«Cher Olivier, je suis tenté… de quoi? de retourner passer un hiver à Lausanne pour achever Port-Royal. J'ai ici des habitudes trop prises, trop chères même, à rompre. Si j'avais plus de vigueur, je me donnerais peut-être encore auprès de vous une année de travail et de solitude…

Je voudrais bien passer encore avec vous, chers amis, quelques-uns de ces jours qui appartiennent au coeur; le fait est que le coeur ici est supprimé. On ne trouve plus de temps pour rien dans ce flot de monde. Oh! tout cela me mènera-t-il à quelques années d'une vie cachée et solitaire avant la mort? Je me le figure par moments, mais je ne prends guère le chemin direct.

Oh! quand le calme et la vie paisible! Dans l'autre vie ou dans je ne sais quel automne passé auprès de vous.»

Ne dirait-on pas, à l'entendre, qu'il vit à Paris malheureux et désolé comme un ramier exilé de son nid? En réalité, il s'était, suivant sa coutume, remis à l'étude de plus belle, sans compter que le coeur, puisque coeur il y a, ne chômait pas, ainsi que nous le verrons plus tard. Ces poëtes ont une façon de dire qui, tout en étant sincère au fond, ne laisse pas de donner le change.

Il ne s'en tint pas à de purs témoignages platoniques; son esprit inventif trouva bientôt le moyen de rendre service aux deux époux. Ceux-ci, tentés par l'ambition, avaient acheté la Revue Suisse qu'ils rédigeaient et administraient en commun. Lui-même ne tarda guère à les aider de ses conseils, de son expérience et aussi de son active collaboration. Il leur écrivait à ce sujet:

«Je reviens aux affaires qui, pour moi, se rejoignent aux affections. Tâchez de fonder là-bas quelque chose, un point d'appui quelconque, un organe à la vérité: je serai tout à vous. Ce que Voltaire a fait à Ferney avec son génie et ses passions, pourquoi ne le fonderait-on pas à Lausanne avec de la probité et du concert entre trois? Faites-nous là-bas bien vite une patrie d'intelligence et de vérité; je vous aiderai ici de tout mon pouvoir et peut-être un jour de plus près, durez seulement. Je voudrais être plus libre que je ne suis. Si je l'étais un jour, et si cette Revue allait et durait, on pourrait y établir quelque rêve.» On le voit, il les berçait de l'espoir qu'il irait un jour se fixer auprès d'eux.
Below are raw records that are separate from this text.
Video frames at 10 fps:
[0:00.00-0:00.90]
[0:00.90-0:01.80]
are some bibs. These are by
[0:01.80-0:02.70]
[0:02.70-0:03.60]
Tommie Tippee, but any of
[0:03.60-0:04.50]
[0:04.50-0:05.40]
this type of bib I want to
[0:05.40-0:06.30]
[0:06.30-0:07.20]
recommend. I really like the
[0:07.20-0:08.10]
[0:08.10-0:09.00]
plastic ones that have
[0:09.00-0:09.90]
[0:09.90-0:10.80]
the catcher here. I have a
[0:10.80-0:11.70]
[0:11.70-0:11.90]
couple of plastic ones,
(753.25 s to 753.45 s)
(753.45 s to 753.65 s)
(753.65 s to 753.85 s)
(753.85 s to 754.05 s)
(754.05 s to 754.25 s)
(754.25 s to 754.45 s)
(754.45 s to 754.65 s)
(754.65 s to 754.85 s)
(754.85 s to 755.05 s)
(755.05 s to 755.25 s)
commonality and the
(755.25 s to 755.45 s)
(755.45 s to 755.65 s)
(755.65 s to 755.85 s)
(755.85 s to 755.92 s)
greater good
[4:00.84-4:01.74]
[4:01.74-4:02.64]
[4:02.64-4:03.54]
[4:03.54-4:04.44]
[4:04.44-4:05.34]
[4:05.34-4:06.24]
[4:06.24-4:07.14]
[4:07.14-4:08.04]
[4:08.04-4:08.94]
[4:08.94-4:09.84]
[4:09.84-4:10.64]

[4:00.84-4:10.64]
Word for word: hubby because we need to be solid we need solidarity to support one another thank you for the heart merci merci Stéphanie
Les époux Olivier avaient compté que, grâce à leurs talents conjoints, cette publication ferait du bruit en France et y conquerrait des abonnés. Sainte-Beuve se hâta de leur enlever cette illusion, de leur montrer que le public auquel ils devaient s'adresser était la société cosmopolite qui, de tous les points de l'Europe, afflue en Suisse ou y passe pour se rendre en Italie.

«Figurez-vous bien qu'on ne lit pas ici la Revue Suisse. Ce n'est jamais à Paris qu'elle trouvera ni lecteurs ni abonnés. Il faut partir de là. Je vous assure que c'est ma conviction intime, quand même je n'y serais pas intéressé. Son public, auquel elle doit viser de plus en plus, c'est le dehors, c'est la Suisse et l'Allemagne: Suisse allemande et française et ce qui s'en suit. Conquérons ce champ, s'il se peut; vouloir faire d'ici un centre, c'est une chimère. Laissons là Paris et visons à Appenzel. La gloire au bout du compte s'y retrouverait.»

Enfin, prenant part à la rédaction du recueil, il se mit à leur expédier régulièrement des Chroniques parisiennes pleines de vivacité, de mordant, de malices, où il se permettait de dire autre part qu'aux roseaux:

Midas, le roi Midas, a des oreilles d'âne.